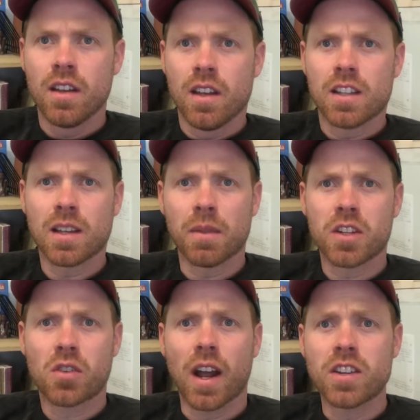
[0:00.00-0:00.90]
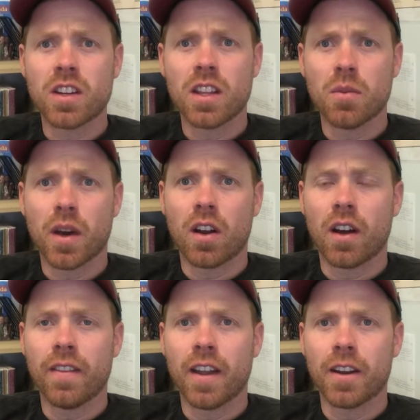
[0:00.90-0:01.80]
some of the tragedy that went
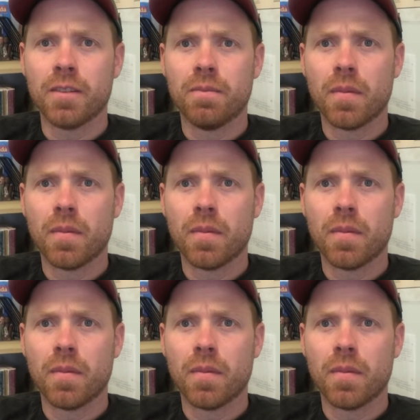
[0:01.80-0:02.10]
on there,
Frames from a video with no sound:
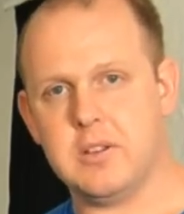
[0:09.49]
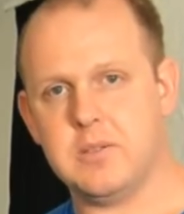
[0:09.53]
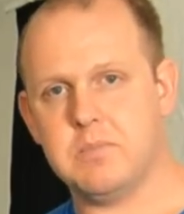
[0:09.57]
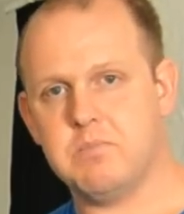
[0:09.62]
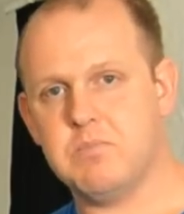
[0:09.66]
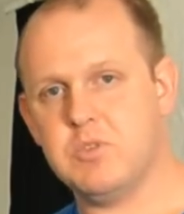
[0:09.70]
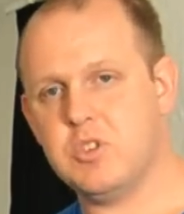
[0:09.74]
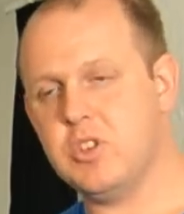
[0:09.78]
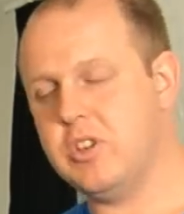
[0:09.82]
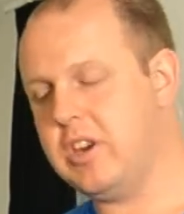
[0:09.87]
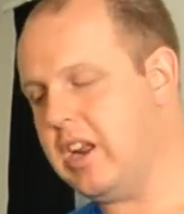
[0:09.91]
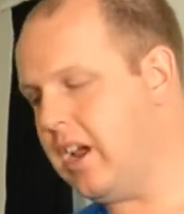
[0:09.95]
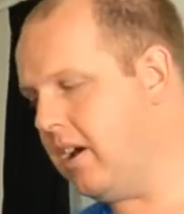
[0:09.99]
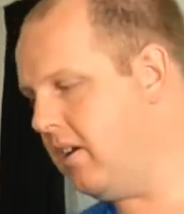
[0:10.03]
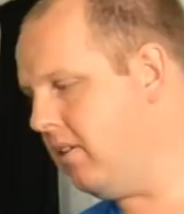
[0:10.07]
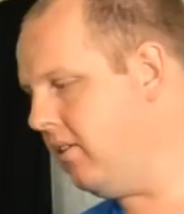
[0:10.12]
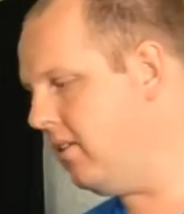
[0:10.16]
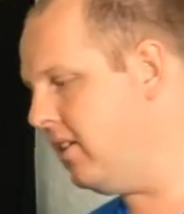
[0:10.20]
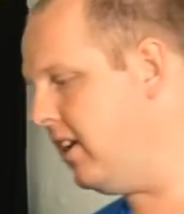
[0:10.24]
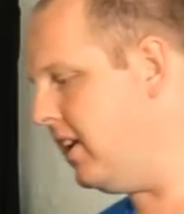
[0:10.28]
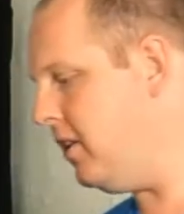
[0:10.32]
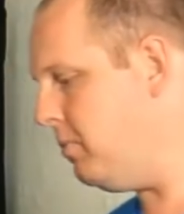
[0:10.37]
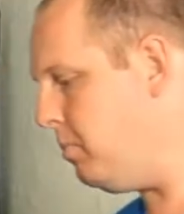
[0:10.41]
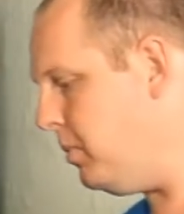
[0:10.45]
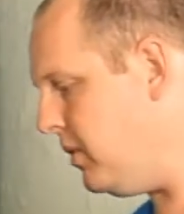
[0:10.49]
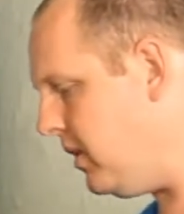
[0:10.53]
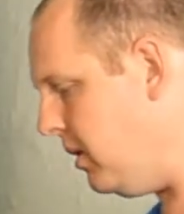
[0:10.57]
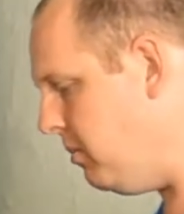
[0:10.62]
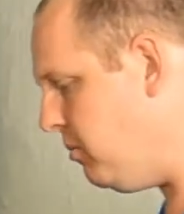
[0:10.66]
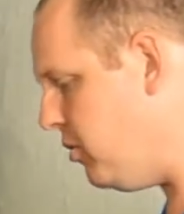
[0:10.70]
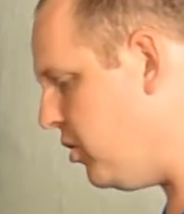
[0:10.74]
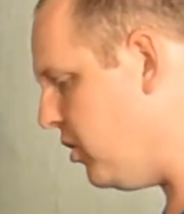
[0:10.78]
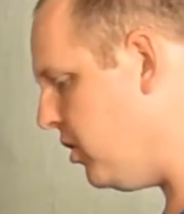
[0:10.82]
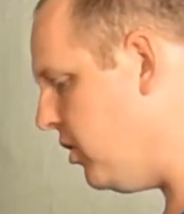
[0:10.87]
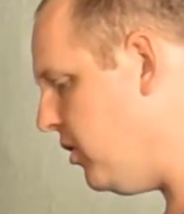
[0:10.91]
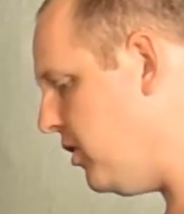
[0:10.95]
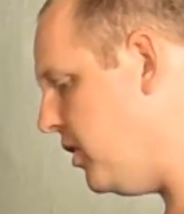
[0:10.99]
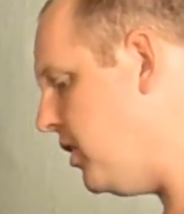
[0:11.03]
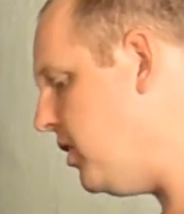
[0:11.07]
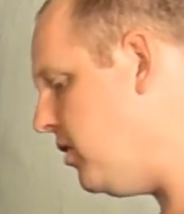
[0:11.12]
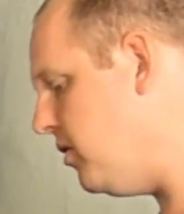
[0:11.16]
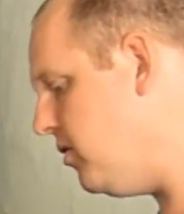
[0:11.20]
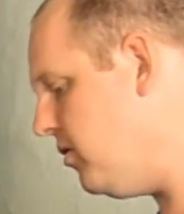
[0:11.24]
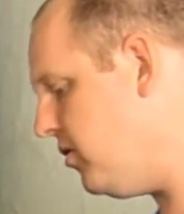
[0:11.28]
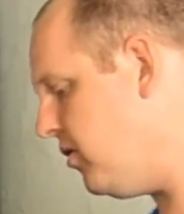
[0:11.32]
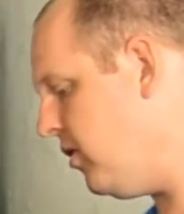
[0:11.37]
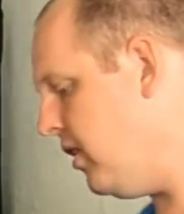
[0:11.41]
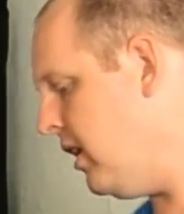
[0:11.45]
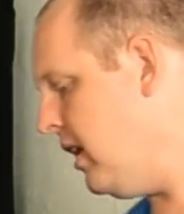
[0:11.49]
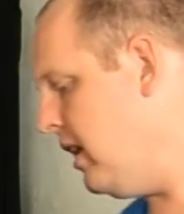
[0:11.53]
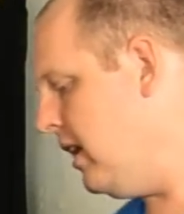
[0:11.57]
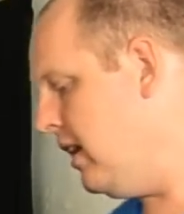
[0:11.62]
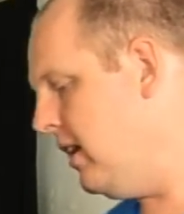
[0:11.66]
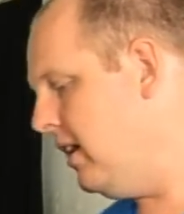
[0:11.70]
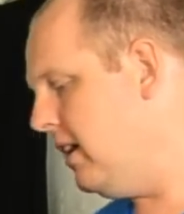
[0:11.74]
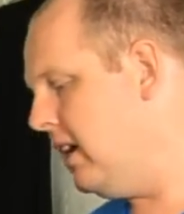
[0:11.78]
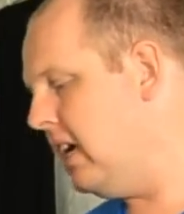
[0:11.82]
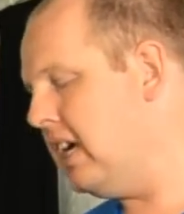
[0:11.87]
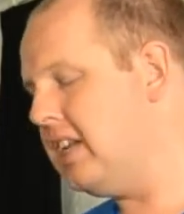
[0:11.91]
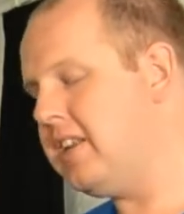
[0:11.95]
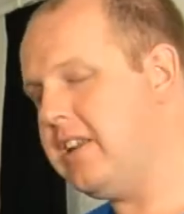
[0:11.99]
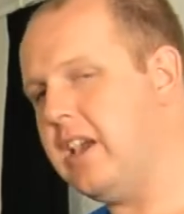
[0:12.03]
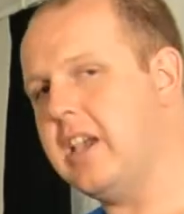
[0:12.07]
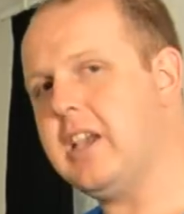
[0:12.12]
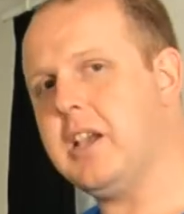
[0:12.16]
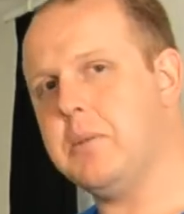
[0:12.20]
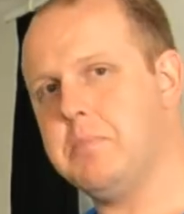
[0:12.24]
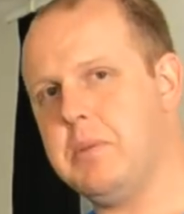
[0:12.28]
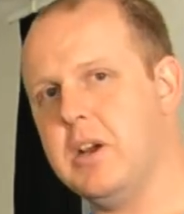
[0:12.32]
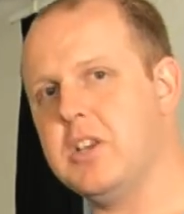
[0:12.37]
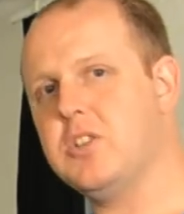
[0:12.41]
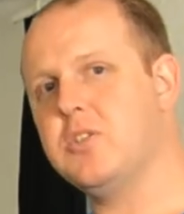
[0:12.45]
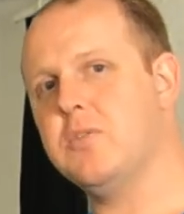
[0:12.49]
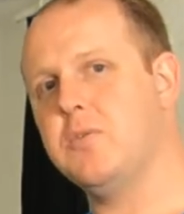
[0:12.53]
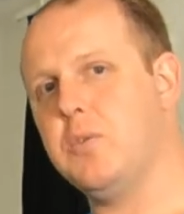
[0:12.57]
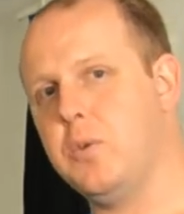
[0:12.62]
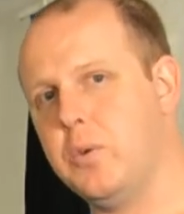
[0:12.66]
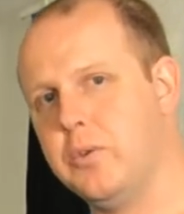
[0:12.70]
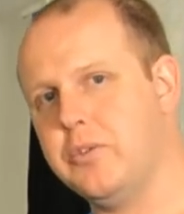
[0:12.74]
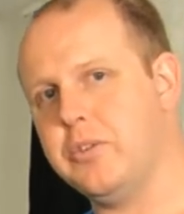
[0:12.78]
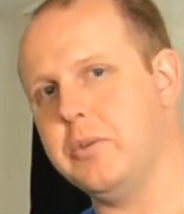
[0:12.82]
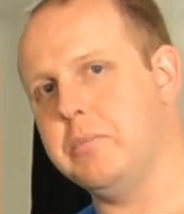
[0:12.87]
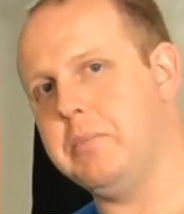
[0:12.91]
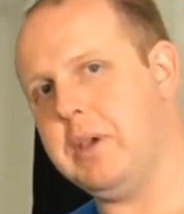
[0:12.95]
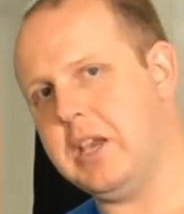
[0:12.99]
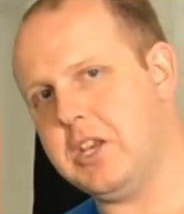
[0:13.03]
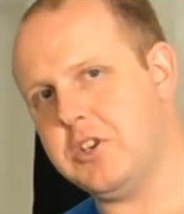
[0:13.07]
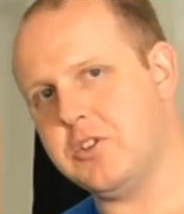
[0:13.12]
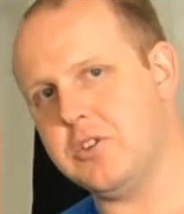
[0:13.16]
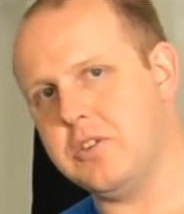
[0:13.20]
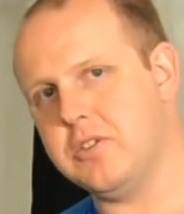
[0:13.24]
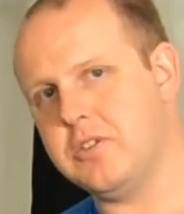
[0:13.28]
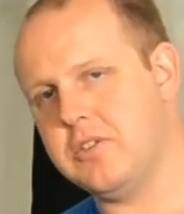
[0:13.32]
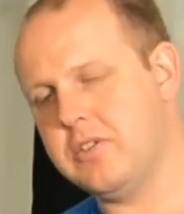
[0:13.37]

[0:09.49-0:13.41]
So now let's put them to good use and take a bunch of awesome pictures.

:: Problem ::
Output an exact copy of the material, with the pictures removed.

:: Solution to this task ::
[0:00.00-0:00.90]
[0:00.90-0:01.80]
some of the tragedy that went
[0:01.80-0:02.10]
on there,
Frames from a video with no sound:
[0:09.49]
[0:09.53]
[0:09.57]
[0:09.62]
[0:09.66]
[0:09.70]
[0:09.74]
[0:09.78]
[0:09.82]
[0:09.87]
[0:09.91]
[0:09.95]
[0:09.99]
[0:10.03]
[0:10.07]
[0:10.12]
[0:10.16]
[0:10.20]
[0:10.24]
[0:10.28]
[0:10.32]
[0:10.37]
[0:10.41]
[0:10.45]
[0:10.49]
[0:10.53]
[0:10.57]
[0:10.62]
[0:10.66]
[0:10.70]
[0:10.74]
[0:10.78]
[0:10.82]
[0:10.87]
[0:10.91]
[0:10.95]
[0:10.99]
[0:11.03]
[0:11.07]
[0:11.12]
[0:11.16]
[0:11.20]
[0:11.24]
[0:11.28]
[0:11.32]
[0:11.37]
[0:11.41]
[0:11.45]
[0:11.49]
[0:11.53]
[0:11.57]
[0:11.62]
[0:11.66]
[0:11.70]
[0:11.74]
[0:11.78]
[0:11.82]
[0:11.87]
[0:11.91]
[0:11.95]
[0:11.99]
[0:12.03]
[0:12.07]
[0:12.12]
[0:12.16]
[0:12.20]
[0:12.24]
[0:12.28]
[0:12.32]
[0:12.37]
[0:12.41]
[0:12.45]
[0:12.49]
[0:12.53]
[0:12.57]
[0:12.62]
[0:12.66]
[0:12.70]
[0:12.74]
[0:12.78]
[0:12.82]
[0:12.87]
[0:12.91]
[0:12.95]
[0:12.99]
[0:13.03]
[0:13.07]
[0:13.12]
[0:13.16]
[0:13.20]
[0:13.24]
[0:13.28]
[0:13.32]
[0:13.37]

[0:09.49-0:13.41]
So now let's put them to good use and take a bunch of awesome pictures.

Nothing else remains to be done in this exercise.